## Directions
Set down word for word each line from the one containing "[0:02.09-0:03.13]" through the end of the records, both included. Do not copy any pictures.

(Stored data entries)

+--

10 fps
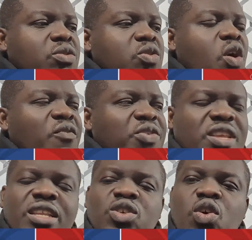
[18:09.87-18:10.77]

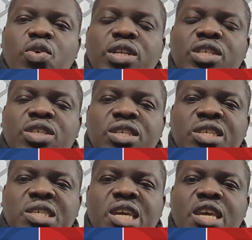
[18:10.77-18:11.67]
confident going into
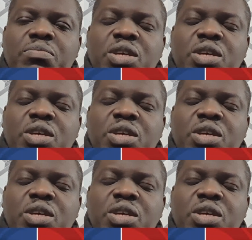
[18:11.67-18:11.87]
this game,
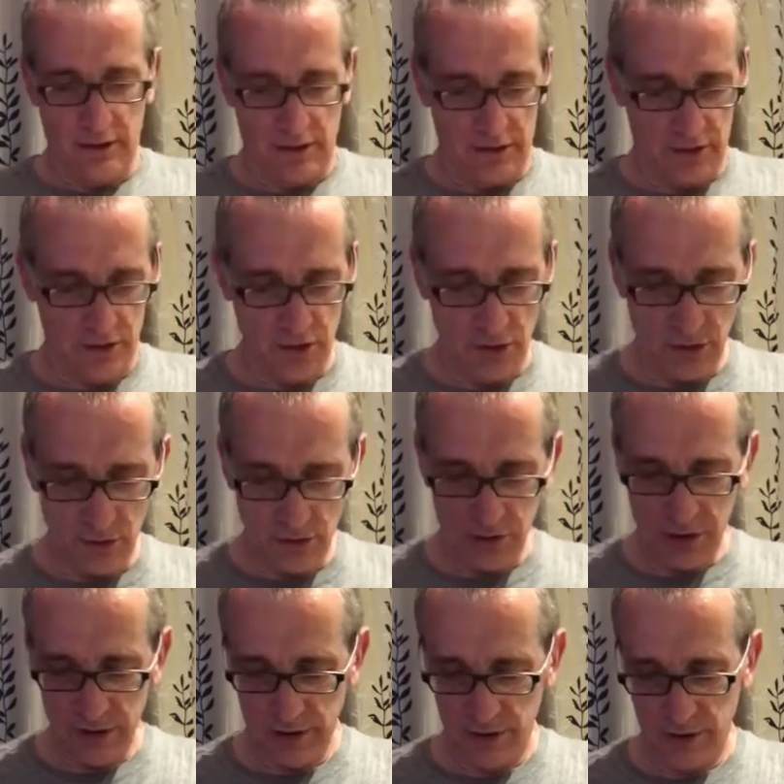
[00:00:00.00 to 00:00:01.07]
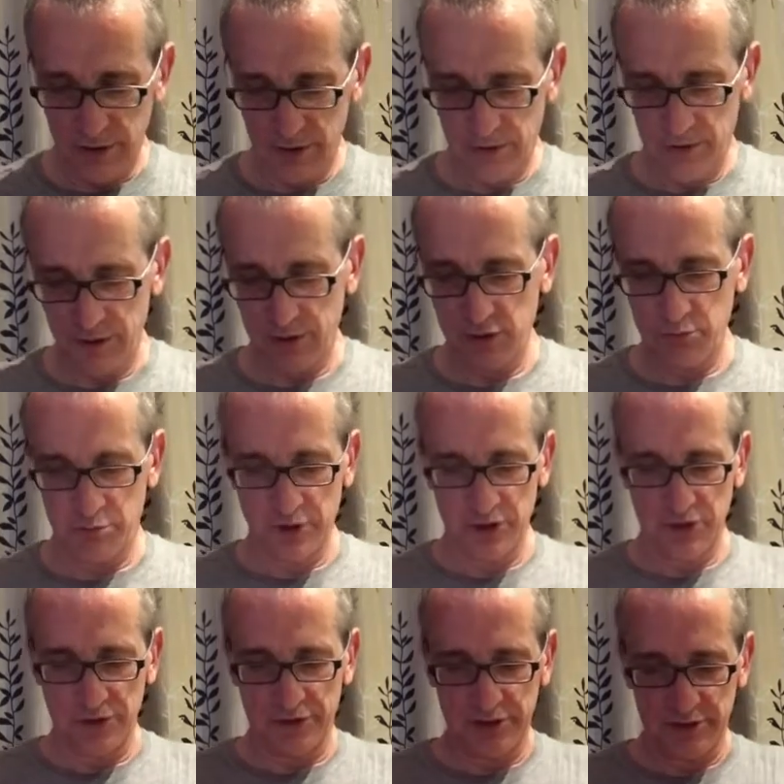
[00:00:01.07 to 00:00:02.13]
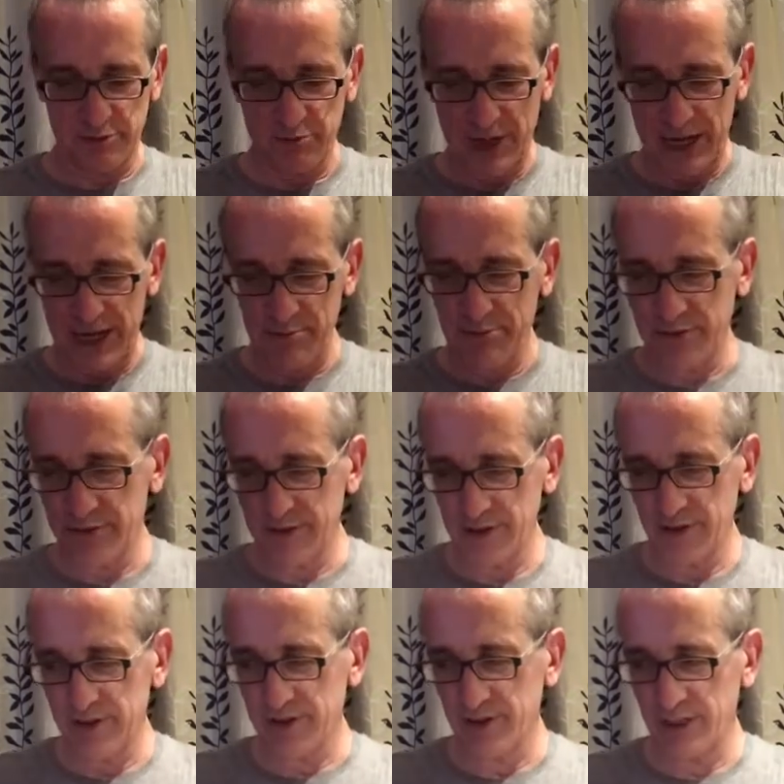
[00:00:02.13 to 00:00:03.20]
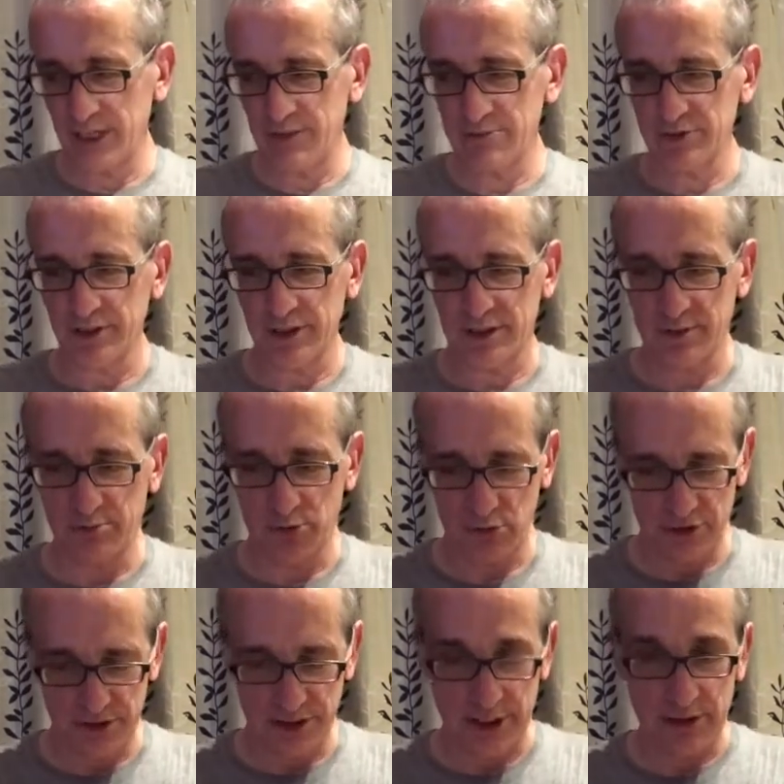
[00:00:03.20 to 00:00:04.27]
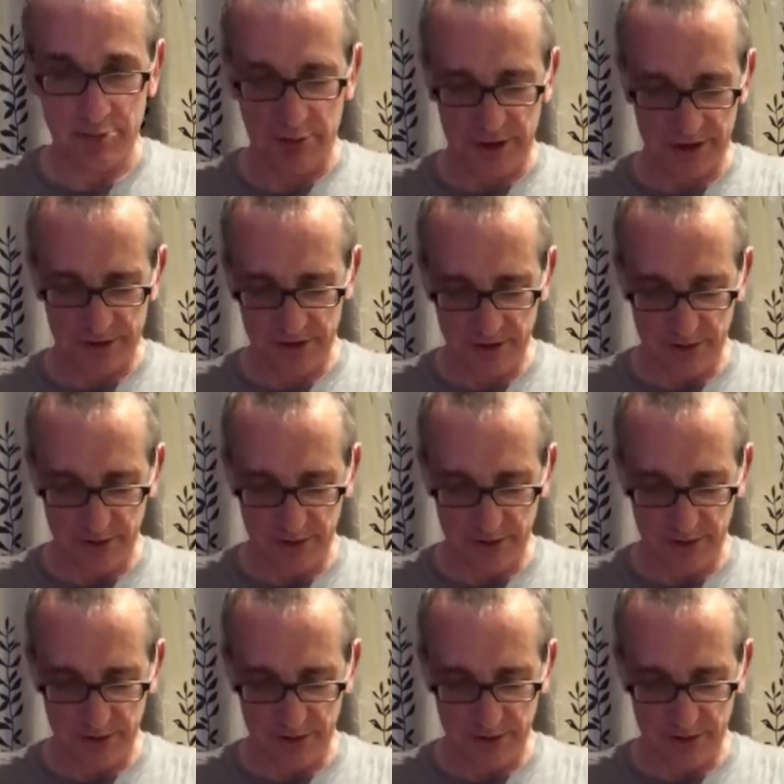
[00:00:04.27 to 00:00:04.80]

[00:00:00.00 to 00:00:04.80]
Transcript: So you build this map. The game's like the board's like a puzzle.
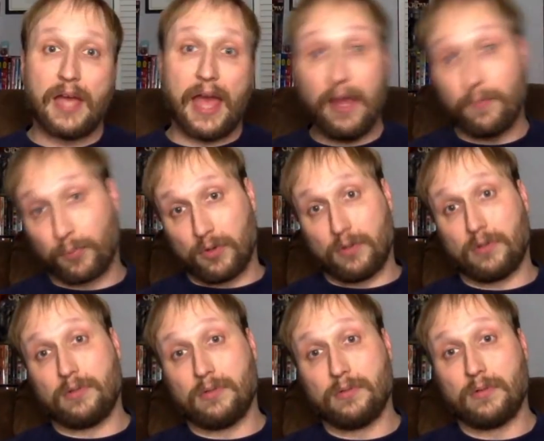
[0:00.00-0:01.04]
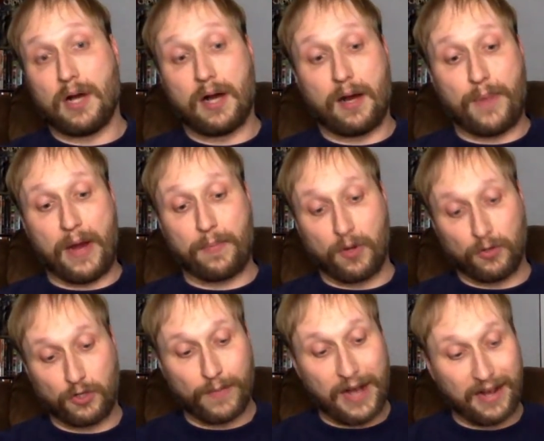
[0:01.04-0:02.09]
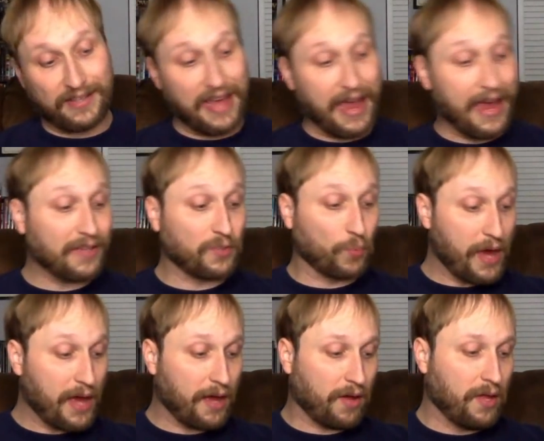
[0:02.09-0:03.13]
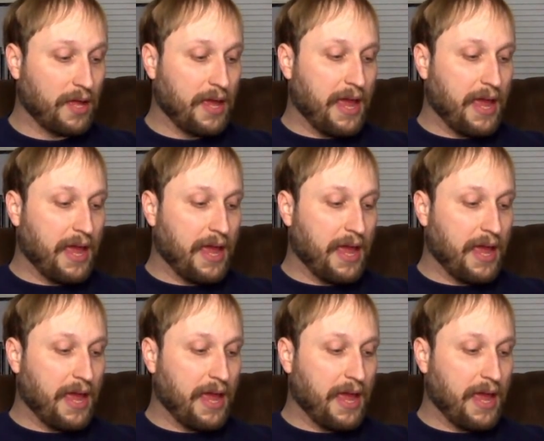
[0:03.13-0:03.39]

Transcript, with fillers: April uh, Pop Culture box as well.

+--

## Worked solution
[0:02.09-0:03.13]
[0:03.13-0:03.39]

Transcript, with fillers: April uh, Pop Culture box as well.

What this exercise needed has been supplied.